§ Aim of the exercise: Copy all the entries word for word, but omit the pictures.

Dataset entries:
--- START ---

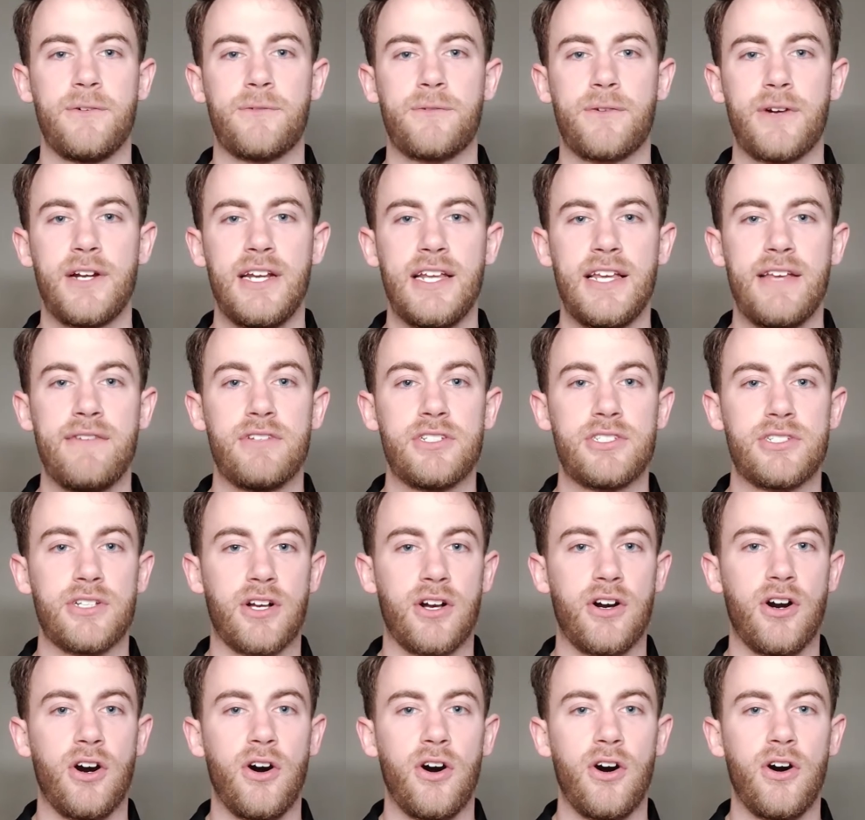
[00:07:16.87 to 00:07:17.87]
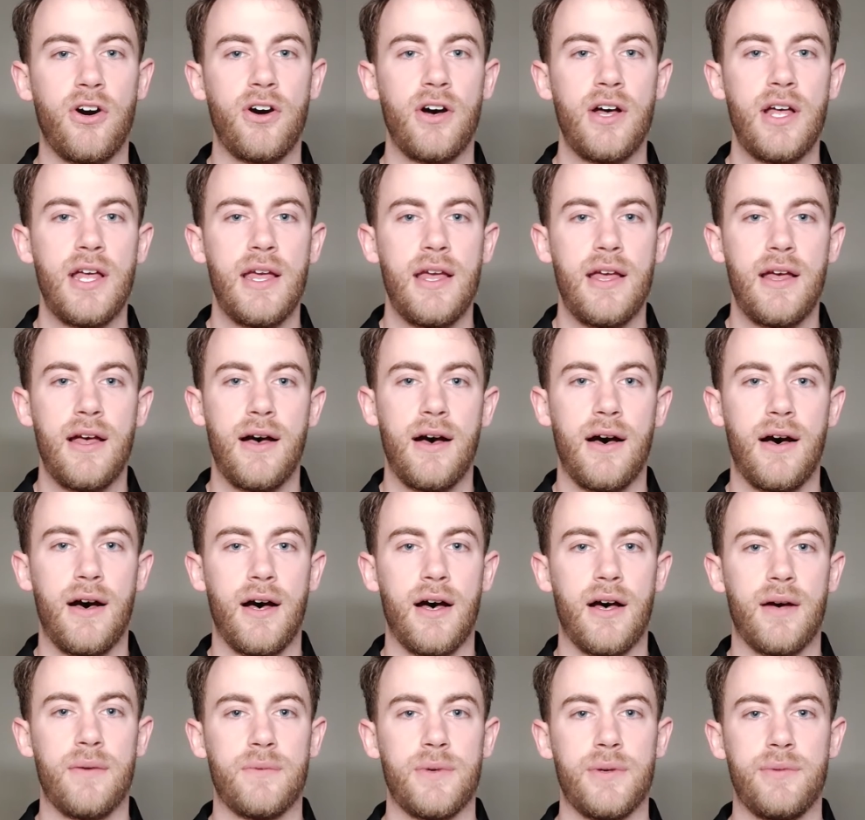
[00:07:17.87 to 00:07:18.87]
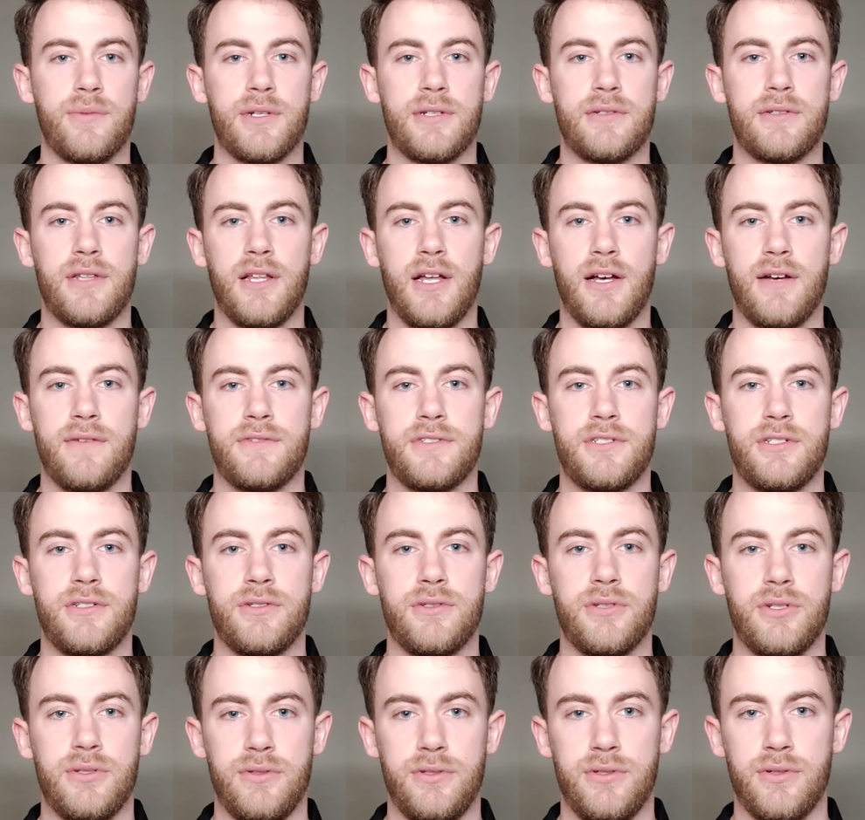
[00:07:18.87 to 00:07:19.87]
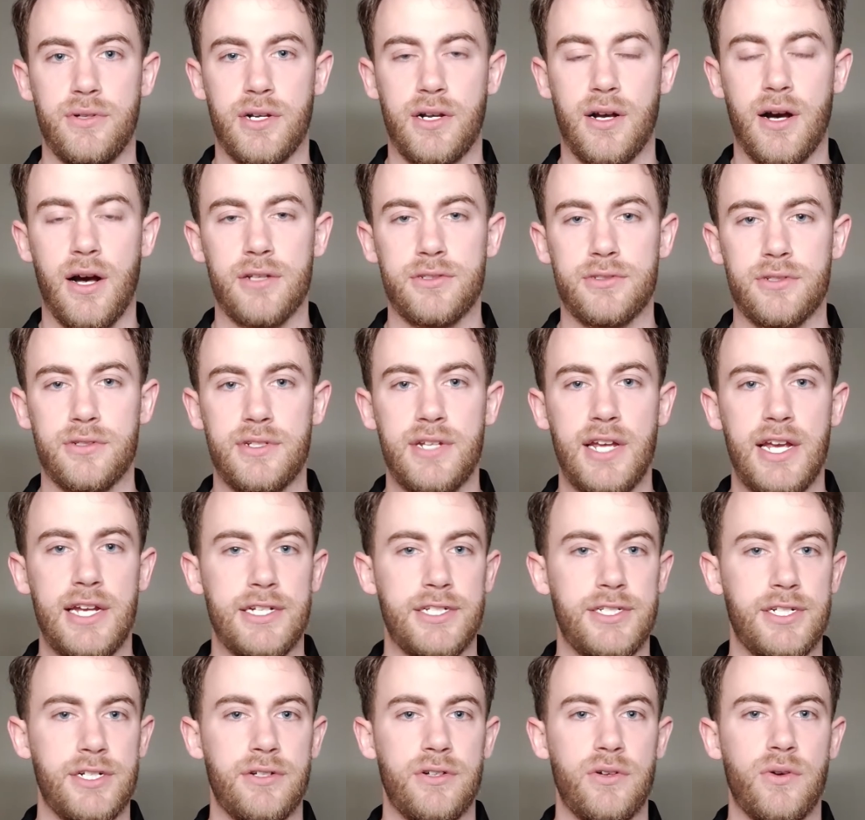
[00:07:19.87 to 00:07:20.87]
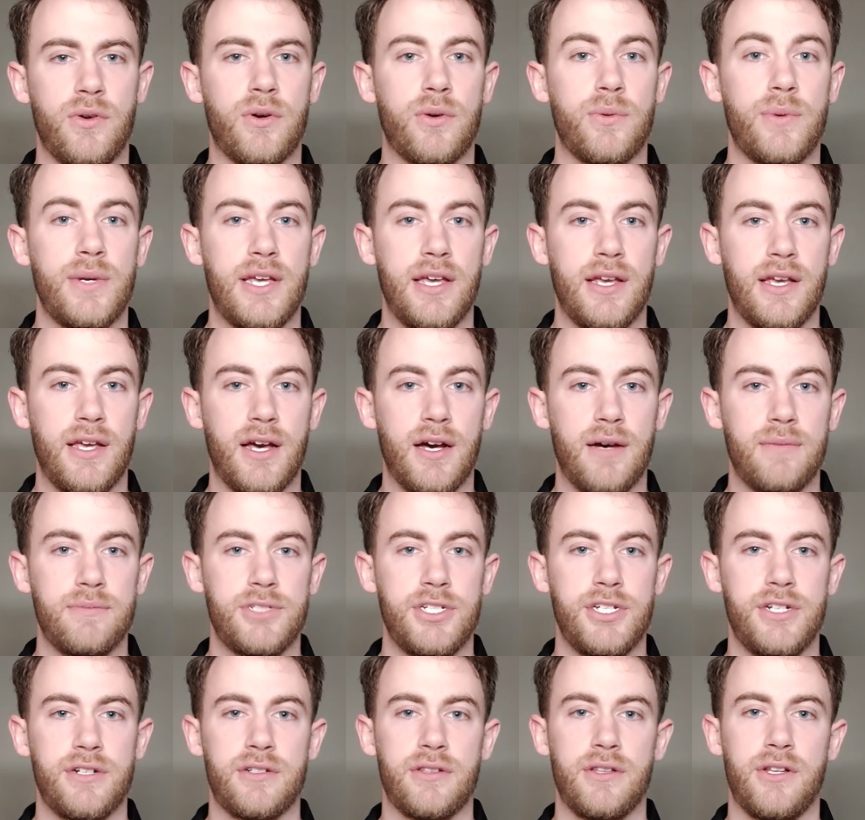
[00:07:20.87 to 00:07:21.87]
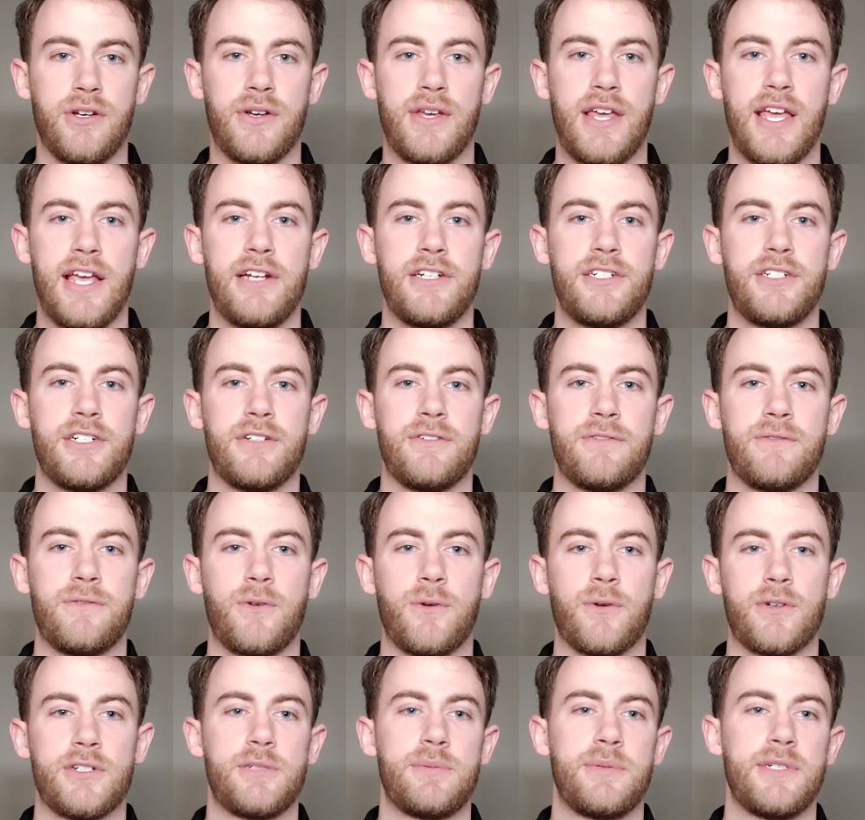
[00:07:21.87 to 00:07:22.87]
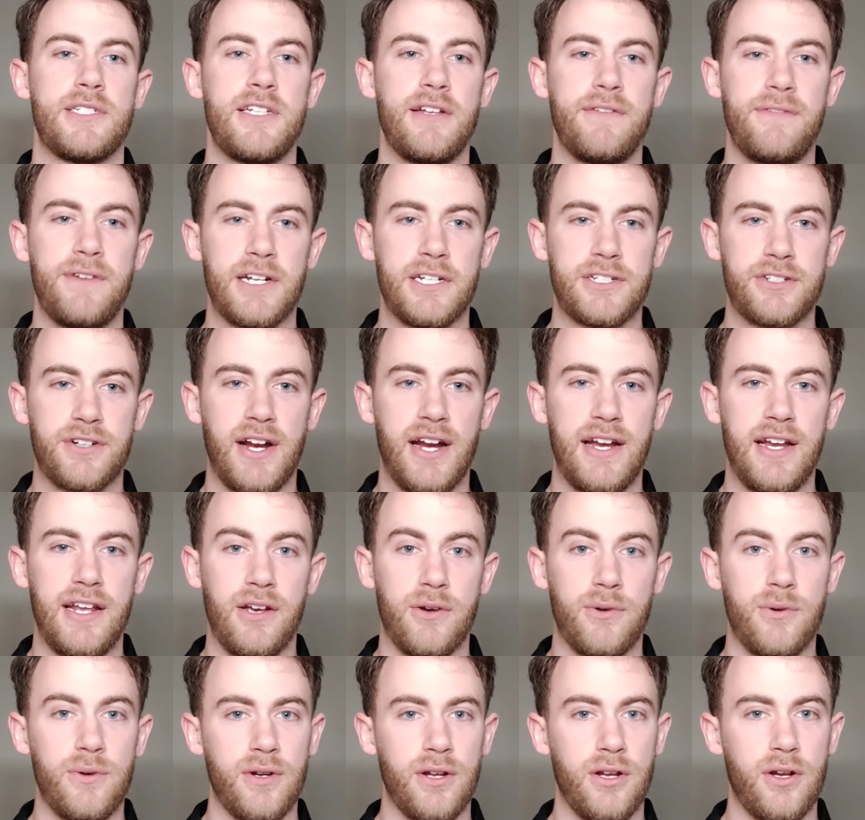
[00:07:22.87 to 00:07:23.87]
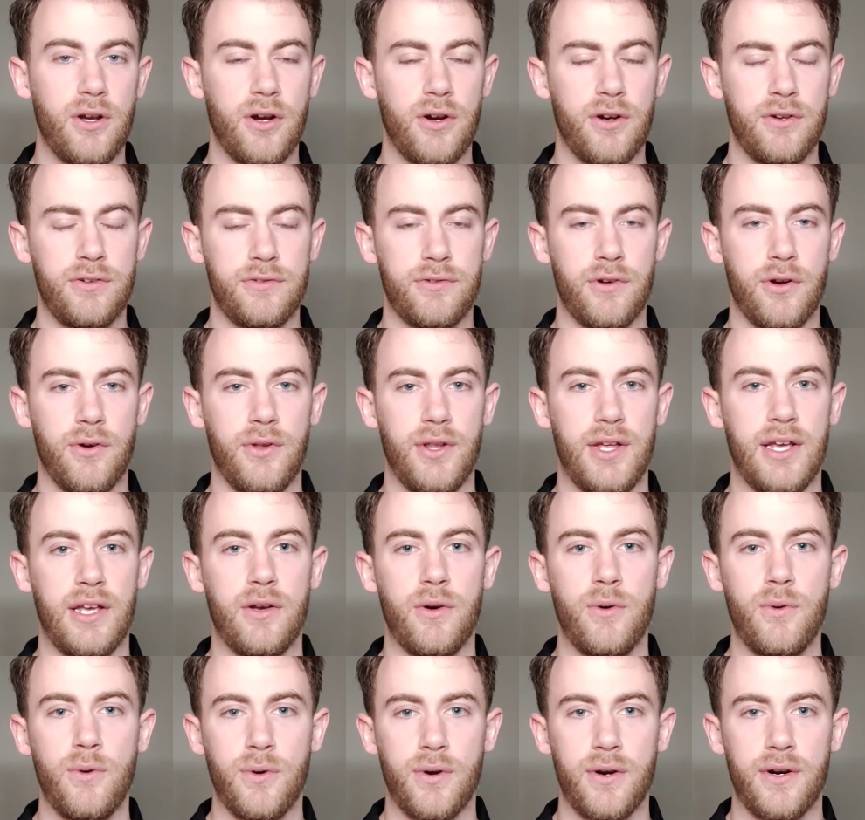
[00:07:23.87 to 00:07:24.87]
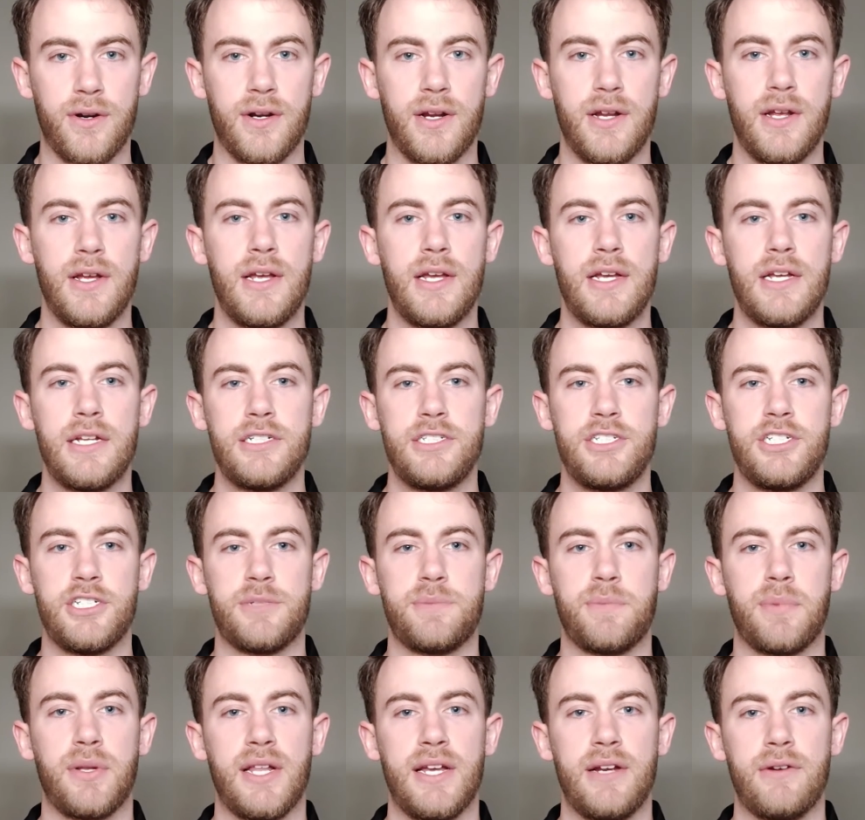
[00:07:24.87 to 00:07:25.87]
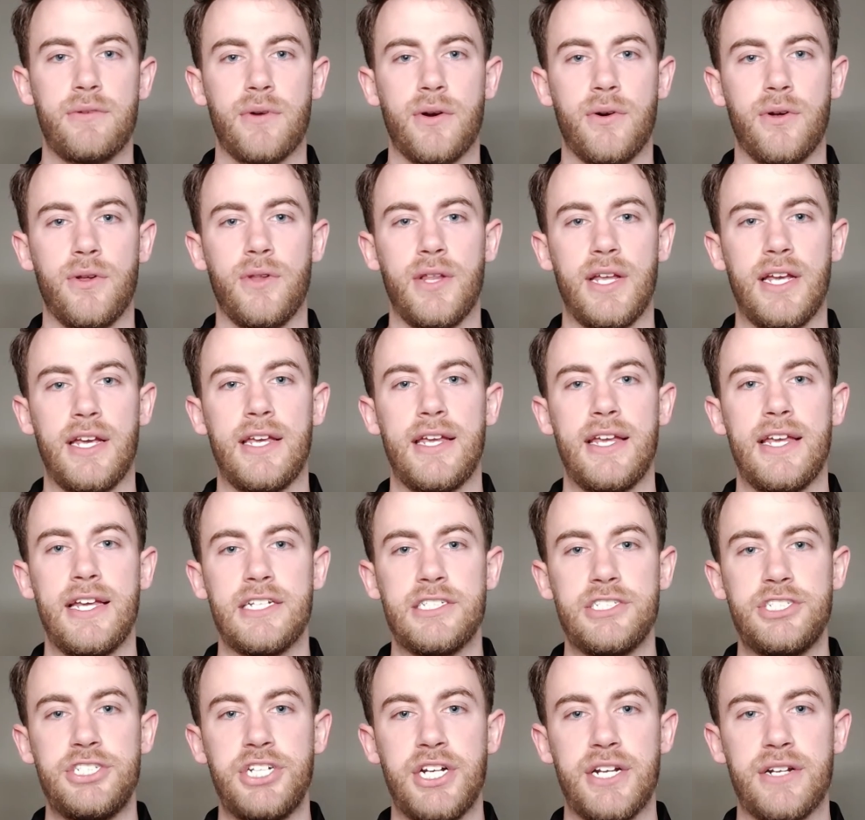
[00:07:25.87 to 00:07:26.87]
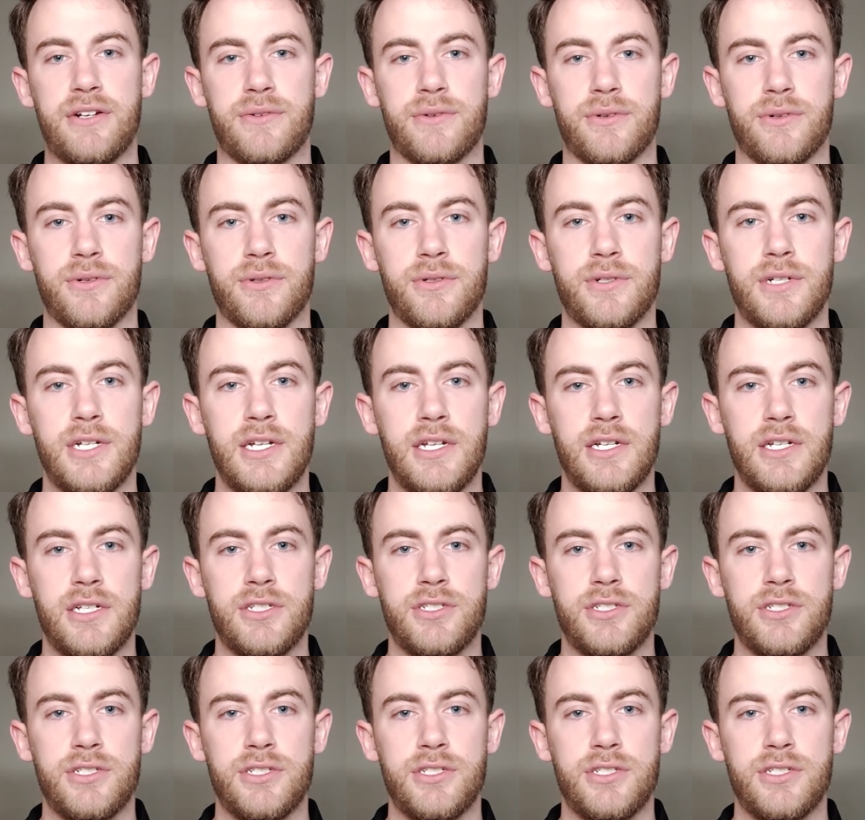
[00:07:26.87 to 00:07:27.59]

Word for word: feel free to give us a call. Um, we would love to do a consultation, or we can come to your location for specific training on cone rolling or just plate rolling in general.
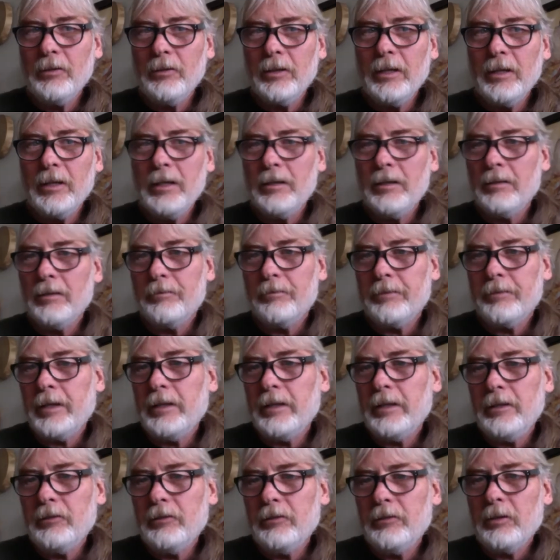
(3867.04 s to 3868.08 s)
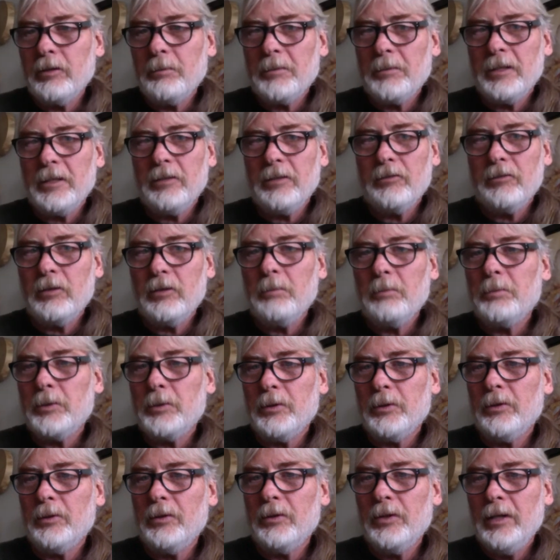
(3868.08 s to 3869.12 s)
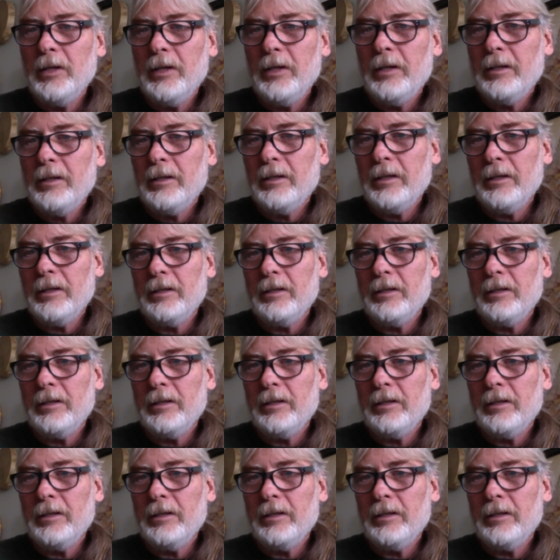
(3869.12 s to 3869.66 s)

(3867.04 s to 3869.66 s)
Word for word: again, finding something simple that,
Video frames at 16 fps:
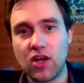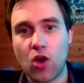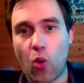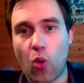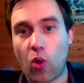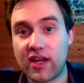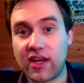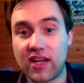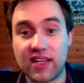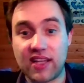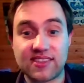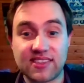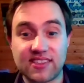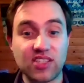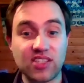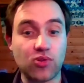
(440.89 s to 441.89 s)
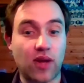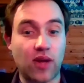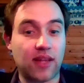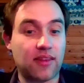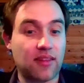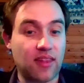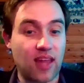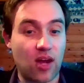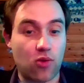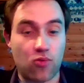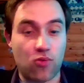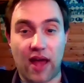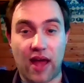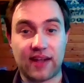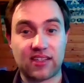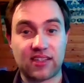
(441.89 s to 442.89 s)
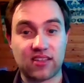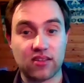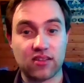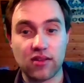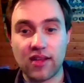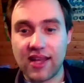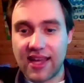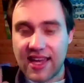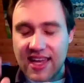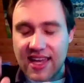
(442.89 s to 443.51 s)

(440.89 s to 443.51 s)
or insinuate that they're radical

--- END ---

§ Answer to this exercise:
[00:07:16.87 to 00:07:17.87]
[00:07:17.87 to 00:07:18.87]
[00:07:18.87 to 00:07:19.87]
[00:07:19.87 to 00:07:20.87]
[00:07:20.87 to 00:07:21.87]
[00:07:21.87 to 00:07:22.87]
[00:07:22.87 to 00:07:23.87]
[00:07:23.87 to 00:07:24.87]
[00:07:24.87 to 00:07:25.87]
[00:07:25.87 to 00:07:26.87]
[00:07:26.87 to 00:07:27.59]

Word for word: feel free to give us a call. Um, we would love to do a consultation, or we can come to your location for specific training on cone rolling or just plate rolling in general.
(3867.04 s to 3868.08 s)
(3868.08 s to 3869.12 s)
(3869.12 s to 3869.66 s)

(3867.04 s to 3869.66 s)
Word for word: again, finding something simple that,
Video frames at 16 fps:
(440.89 s to 441.89 s)
(441.89 s to 442.89 s)
(442.89 s to 443.51 s)

(440.89 s to 443.51 s)
or insinuate that they're radical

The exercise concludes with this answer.